The Seller will provide or cause to be provided to the
Representative such conformed copies of such opinions, certificates, letters and
documents as
it reasonably requests.
8. Indemnification and Contribution. (a) The Seller and CFSC
will jointly and severally, indemnify and hold harmless each Underwriter and
each person, if any, who controls any Underwriter within the meaning of Section
15 of the Act against any losses, claims, damages, expenses or liabilities,
joint or several, to which such Underwriter or person may become subject, under
the Act or otherwise, insofar as such losses, claims, damages, expenses or
liabilities (or actions in respect thereof) arise out of or are based upon any
untrue statement or alleged untrue statement of any material fact contained in
the Registration Statement, the Prospectus, or any amendment or supplement
thereto, or any related preliminary prospectus, or arise out of or are based
upon the omission or alleged omission to state therein a material fact required
to be stated therein or necessary to make the statements therein not misleading,
and will reimburse each Underwriter for any legal or other expenses reasonably
incurred by such Underwriter in connection with investigating or defending any
such loss, claim, damage, expense liability or action; provided, however, that
the Seller and CFSC will not be liable in any such case to the extent that any
such loss, claim, damage, expense or liability arises out of or is based upon an
untrue statement or alleged untrue statement in or omission or alleged omission
from any of such documents in reliance upon and in conformity with written
information furnished to the Seller by any Underwriter through the
Representatives specifically for use therein; and provided further, that the
Seller and CFSC shall not be liable to any Underwriter or any person controlling
any Underwriter under the indemnity agreement in this subsection (a) with
respect to any of such documents to the extent that any such loss, claim,
damage, expense or liability of the Underwriters or such controlling person
results from the fact that such Underwriter sold Notes to a person to whom there
was not sent or given, at or prior to the written confirmation of such sale, a
copy of the Prospectus or of the Prospectus as then amended or supplemented
(excluding documents incorporated by reference), whichever is most recent, if
the Seller has previously furnished copies thereof to such Underwriter.

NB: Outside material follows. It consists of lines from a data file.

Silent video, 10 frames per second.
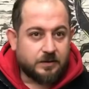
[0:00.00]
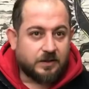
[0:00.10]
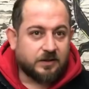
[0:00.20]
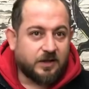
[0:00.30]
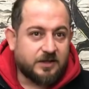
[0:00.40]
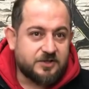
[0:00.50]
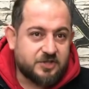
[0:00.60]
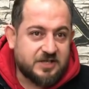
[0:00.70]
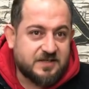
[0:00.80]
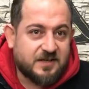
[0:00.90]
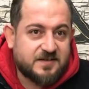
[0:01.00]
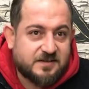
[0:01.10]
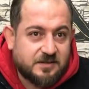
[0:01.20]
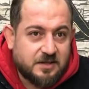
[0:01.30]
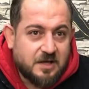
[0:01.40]
Allah'ın
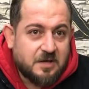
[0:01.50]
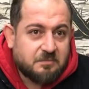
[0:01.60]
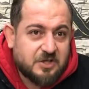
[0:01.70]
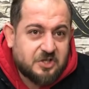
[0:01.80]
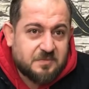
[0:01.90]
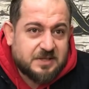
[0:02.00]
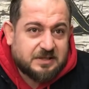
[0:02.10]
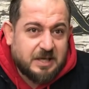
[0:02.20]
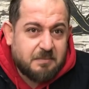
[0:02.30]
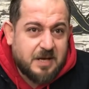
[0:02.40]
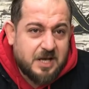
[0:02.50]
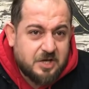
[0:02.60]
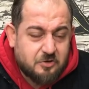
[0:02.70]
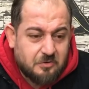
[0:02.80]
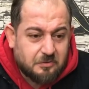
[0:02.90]
cezası. Başımıza
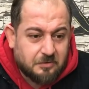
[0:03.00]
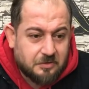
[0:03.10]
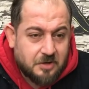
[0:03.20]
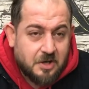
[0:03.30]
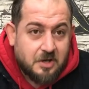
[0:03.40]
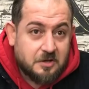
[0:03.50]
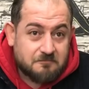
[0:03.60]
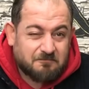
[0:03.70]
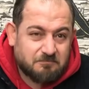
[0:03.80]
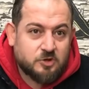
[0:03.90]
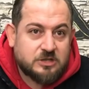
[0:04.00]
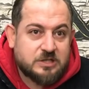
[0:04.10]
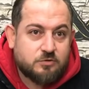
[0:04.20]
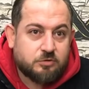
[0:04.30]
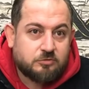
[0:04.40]
tebelleş oldu.
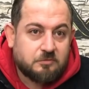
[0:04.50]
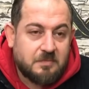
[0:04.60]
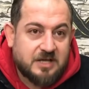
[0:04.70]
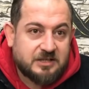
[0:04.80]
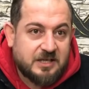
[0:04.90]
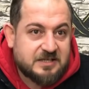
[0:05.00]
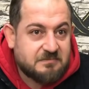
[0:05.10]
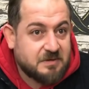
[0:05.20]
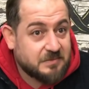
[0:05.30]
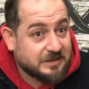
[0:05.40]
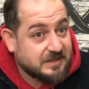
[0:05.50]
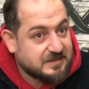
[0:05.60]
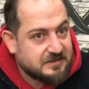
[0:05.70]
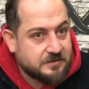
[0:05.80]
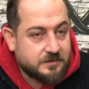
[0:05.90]
Bundan kurtulmak lazım ama nasıl?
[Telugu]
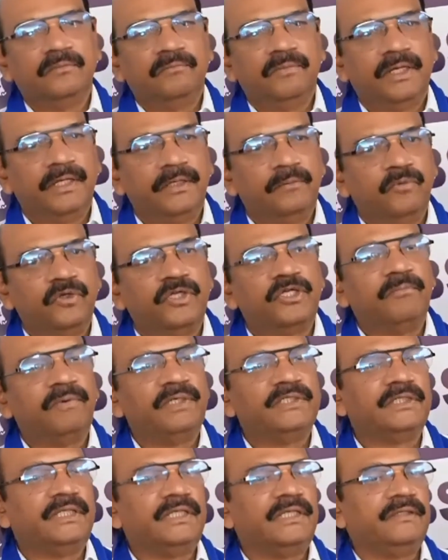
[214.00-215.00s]
మరి
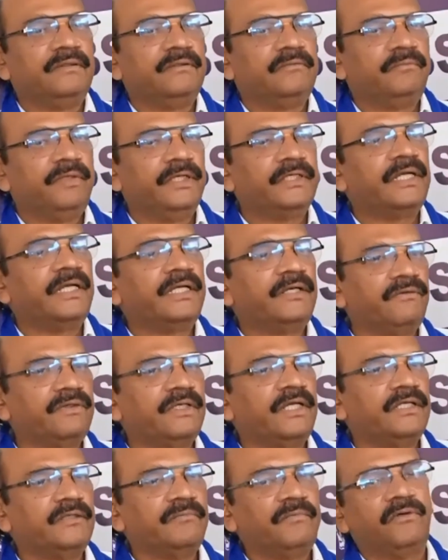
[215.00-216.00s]
ముఖ్యమంత్రి పీఠాన్ని
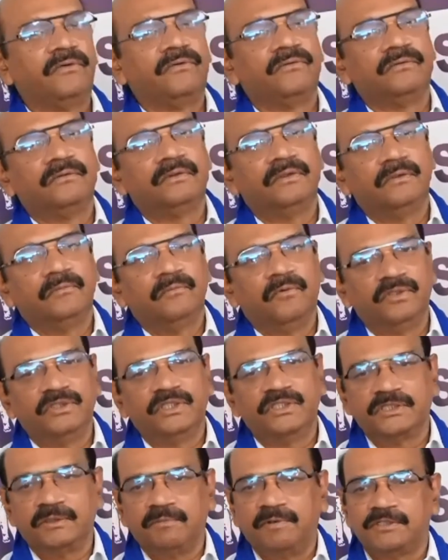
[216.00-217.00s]
ఇవ్వడానికి మేము
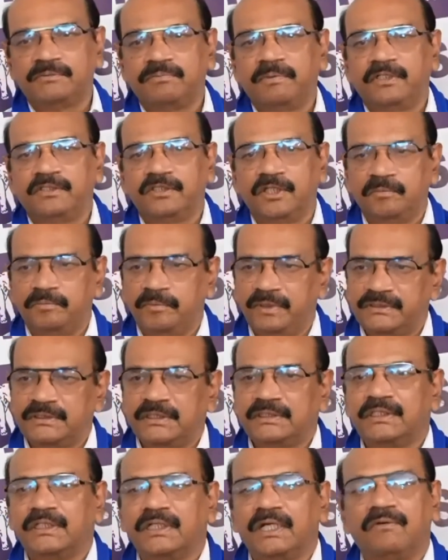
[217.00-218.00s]
బహుజన సమాజ్ పార్టీ తరఫున
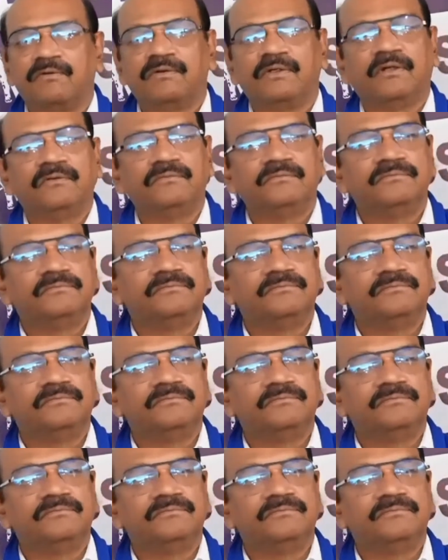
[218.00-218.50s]
సిద్ధంగా ఉన్నాం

The indemnity agreement in this subsection (a) shall be in
addition to any liability which the Seller or CFSC may otherwise have and shall
extend, upon the same terms and conditions, to each person, if any, who controls
any Underwriter within the meaning of the Act.
(b Each Underwriter will indemnify and hold harmless
the Seller and CFSC against any losses, claims, damages, expenses or liabilities
to which the Seller and CFSC may become subject, under the Act or otherwise,
insofar as such losses, claims, damages or liabilities (or actions in respect
thereof) arise out of or are based upon any untrue statement or alleged untrue
statement of any material fact contained in the Registration Statement, the
Prospectus or any amendment or supplement thereto, or any related preliminary
prospectus, or arise out of or are based upon the omission or the alleged
omission to state therein a material fact required to be stated therein or
necessary to make the statements therein not misleading, in each case to the
extent, but only to the extent, that such untrue statement or alleged untrue
statement or omission or alleged omission was made in reliance upon and in
conformity with written information furnished to the Seller or CFSC by such
Underwriter through the Representatives specifically for use therein, and will
reimburse any legal or other expenses reasonably incurred by the Seller or CFSC
in connection with investigating or defending any such action or claim.
The indemnity agreement in this subsection (b) shall be in
addition to any liability which each Underwriter may otherwise have and shall
extend, upon the same terms and conditions, to each person, if any, who controls
the Seller or CFSC within the meaning of the Act.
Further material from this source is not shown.